Nostalgia: a wistful or excessively sentimental sometimes abnormal yearning for return to or of some past period or irrecoverable condition. (Merriam-Webster.com)
Every time I look in the mirror, I see an older version of
myself staring back at me. He has a more
lines on his face. His hair is a little
greyer. He is not me because I know I am still young. I am not THAT old, am I?
Before you, dear reader, contemplate the best (and most
sarcastic) way to comment be secure in knowing I can easily acknowledge my
age. I welcome the grey hair. Wavy grey hair is very distinguished. Pair that with the right pair of glasses (bifocals
because I am not only old but blind) and I make middle age look bearable!

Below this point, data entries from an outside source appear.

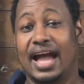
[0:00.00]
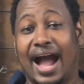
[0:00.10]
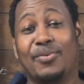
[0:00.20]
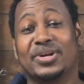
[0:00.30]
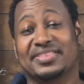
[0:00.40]

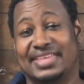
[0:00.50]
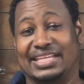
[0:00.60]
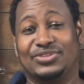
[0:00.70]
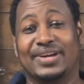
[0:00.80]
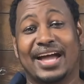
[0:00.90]
I want to
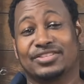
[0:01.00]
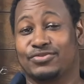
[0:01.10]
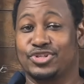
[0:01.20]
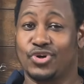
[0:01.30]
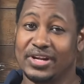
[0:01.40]
thank you guys
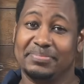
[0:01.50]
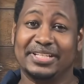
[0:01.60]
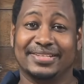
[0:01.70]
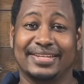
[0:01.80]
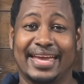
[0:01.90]
for joining me
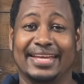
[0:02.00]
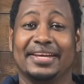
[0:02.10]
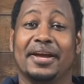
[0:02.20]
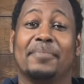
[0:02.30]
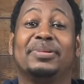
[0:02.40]
today.
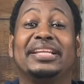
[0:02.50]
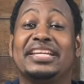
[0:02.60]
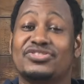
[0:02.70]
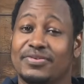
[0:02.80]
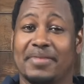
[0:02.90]

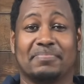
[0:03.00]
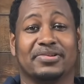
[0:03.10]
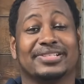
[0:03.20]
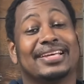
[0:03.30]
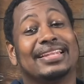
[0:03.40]
Please
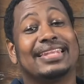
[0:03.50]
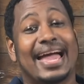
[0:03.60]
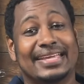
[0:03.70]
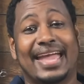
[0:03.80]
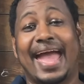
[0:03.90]
remember to
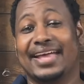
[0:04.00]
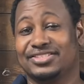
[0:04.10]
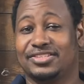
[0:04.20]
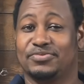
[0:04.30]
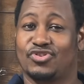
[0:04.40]
like and
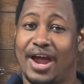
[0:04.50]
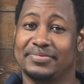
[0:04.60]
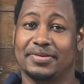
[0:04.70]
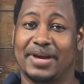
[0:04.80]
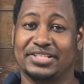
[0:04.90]
subscribe
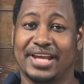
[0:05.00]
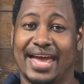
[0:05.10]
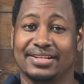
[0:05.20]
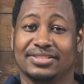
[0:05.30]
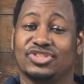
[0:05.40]
to my
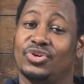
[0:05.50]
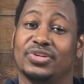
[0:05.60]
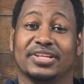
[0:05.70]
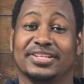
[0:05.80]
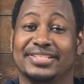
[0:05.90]
channel so you
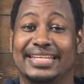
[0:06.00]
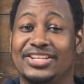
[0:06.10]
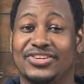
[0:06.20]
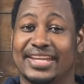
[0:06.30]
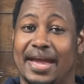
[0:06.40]
can
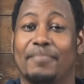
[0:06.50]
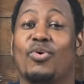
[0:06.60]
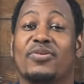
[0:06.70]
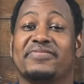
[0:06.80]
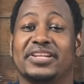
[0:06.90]
continue to get
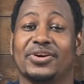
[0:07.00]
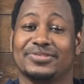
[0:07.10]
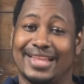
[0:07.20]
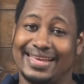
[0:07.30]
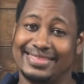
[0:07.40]
more
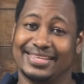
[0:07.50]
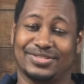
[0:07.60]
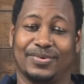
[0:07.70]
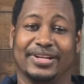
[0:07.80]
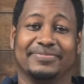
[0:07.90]
videos like
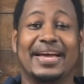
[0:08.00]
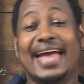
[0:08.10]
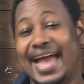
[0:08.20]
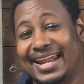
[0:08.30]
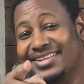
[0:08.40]
this one.
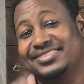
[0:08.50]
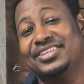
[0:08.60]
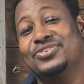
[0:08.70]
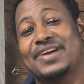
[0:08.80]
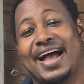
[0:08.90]
And I'll see
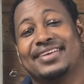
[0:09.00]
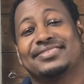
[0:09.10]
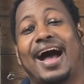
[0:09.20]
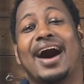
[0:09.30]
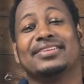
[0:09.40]
you
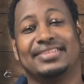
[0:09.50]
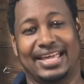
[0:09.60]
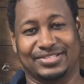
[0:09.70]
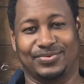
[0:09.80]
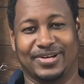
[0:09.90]
guys on the
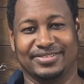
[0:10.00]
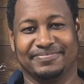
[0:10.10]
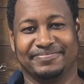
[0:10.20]
next one.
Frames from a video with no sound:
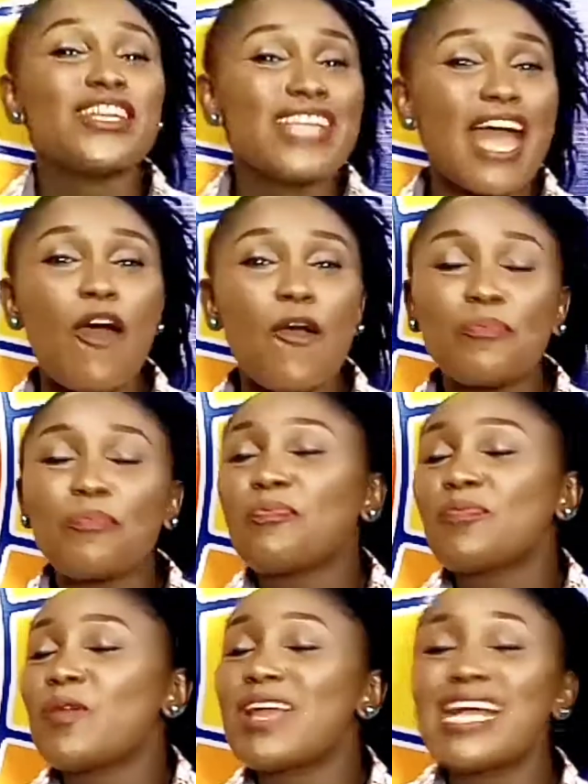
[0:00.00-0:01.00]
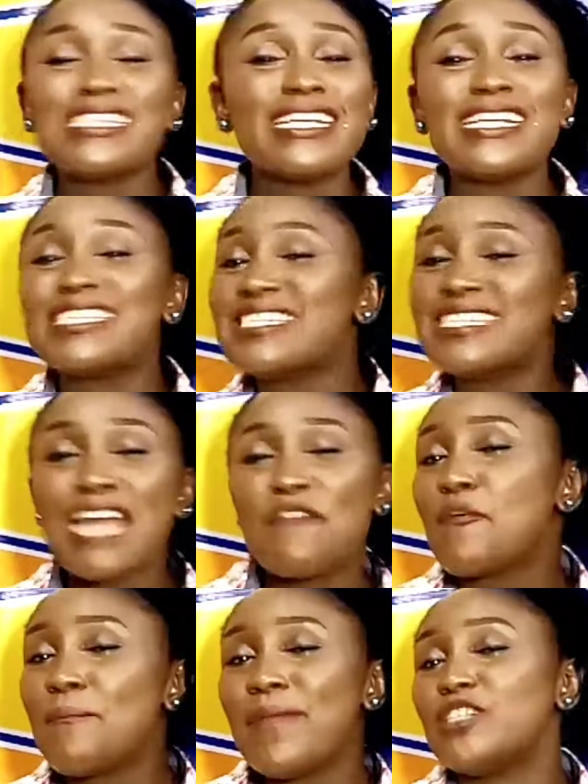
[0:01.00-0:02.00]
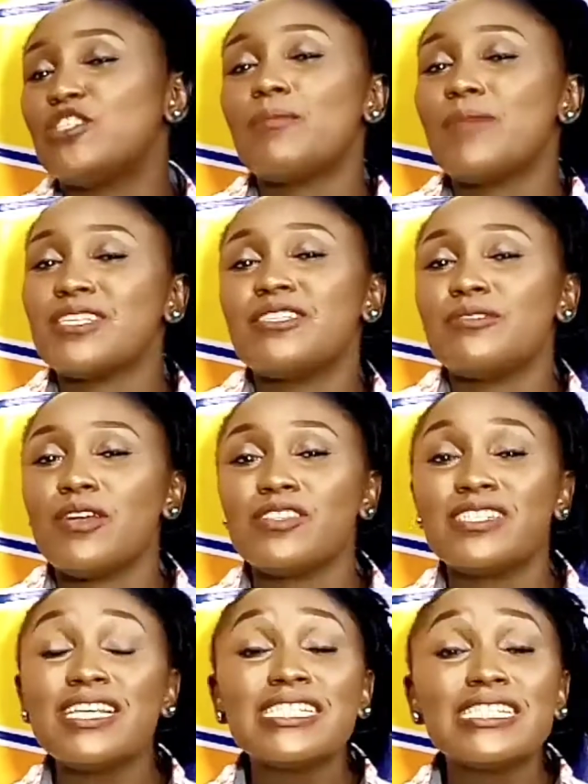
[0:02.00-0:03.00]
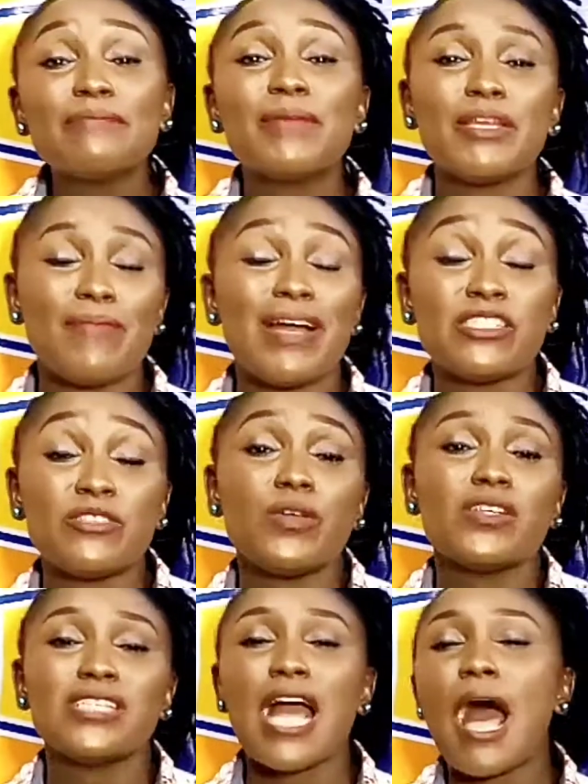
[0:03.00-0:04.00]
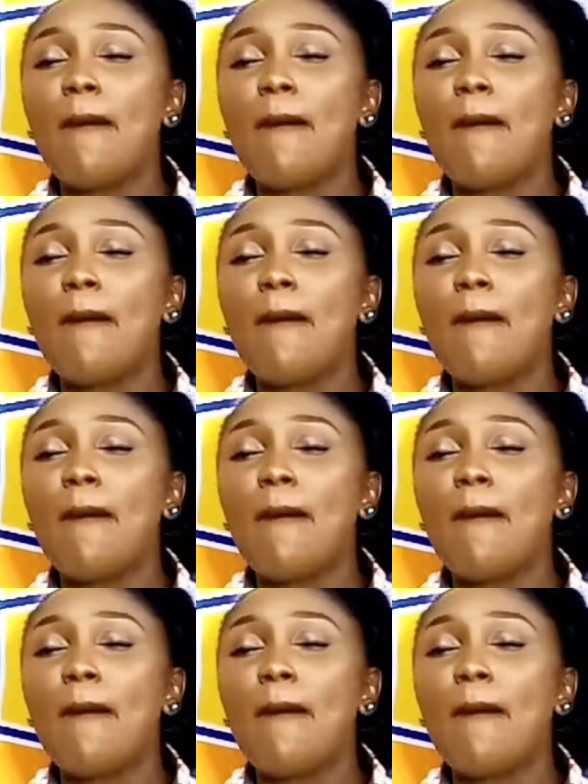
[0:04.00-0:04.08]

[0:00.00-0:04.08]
now you can see the 7 major materials. These materials are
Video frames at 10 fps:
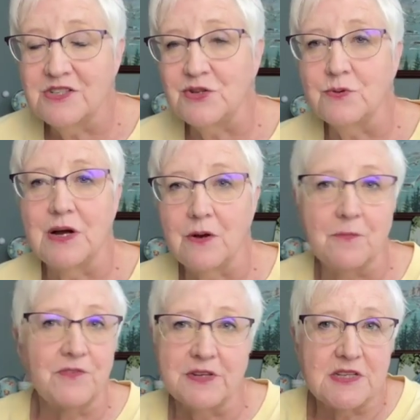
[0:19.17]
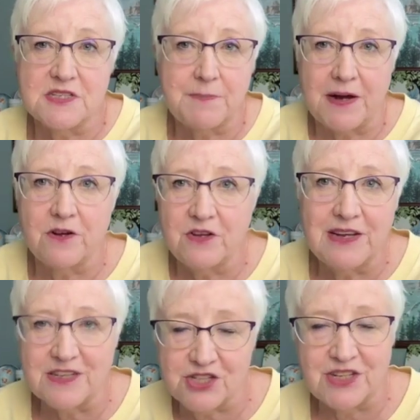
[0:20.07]
to hopefully inspire
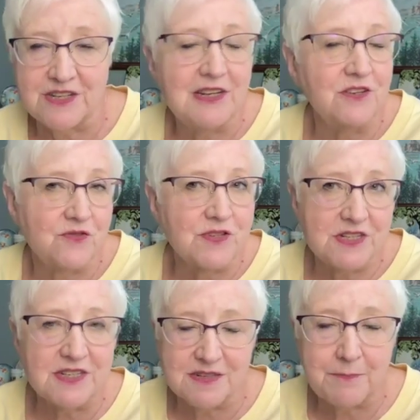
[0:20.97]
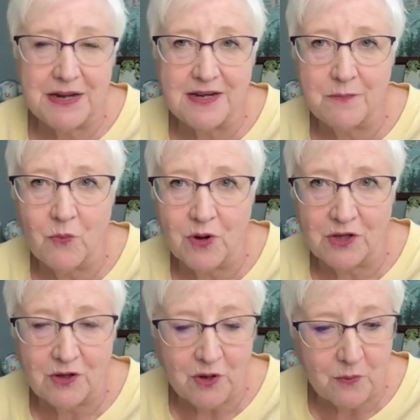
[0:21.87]
you, get you interested in painting
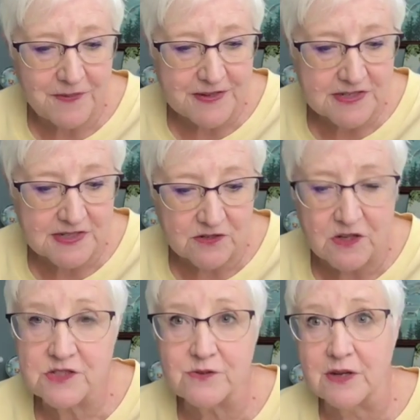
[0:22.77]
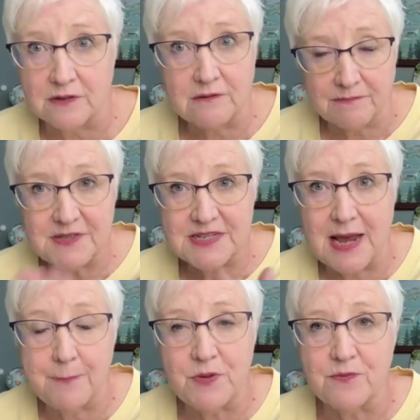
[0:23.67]
more along with us, and also to
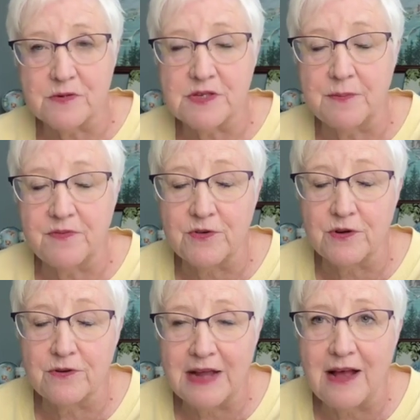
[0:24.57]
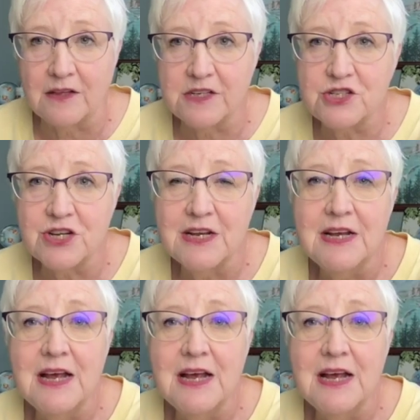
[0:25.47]
tap you for some of your knowledge.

I do not mind getting older although I do miss my
youth! Regardless of what people may say
or think nothing compares to the music of the late 1980’s and early 1990’s! That is the music of my formative years. Those songs take me back to a time before endless
pandemics. It was a carefree time when I
never had to worry about paying bills, cellphone coverage, retirement plans or
health insurance. I was free to listen
to Eric Clapton, Alice Cooper, Milli Vanilli, or Def Leppard. Nothing compares to the emotional high I
would receive from a rocking guitar solo in the middle of any “hair metal” song…except
for marrying Melissa, seeing the birth of our children and the gold medal won
by the Canadian men’s hockey team in Salt Lake City, Utah at the 2002 Winter
Olympics!
I loved the era in which I grew up. I have a ton of great memories (I am Canadian
so TONNE of memories) of dances, first kisses, dorm life and friendships. These were the years where mullets were “cool”;
a time where slow dances lasted forever!
They were days filled with laughter, tears and being chased around the
dorm while dressed up as a sheep. Those
years helped make me who I am today; for better and for worse.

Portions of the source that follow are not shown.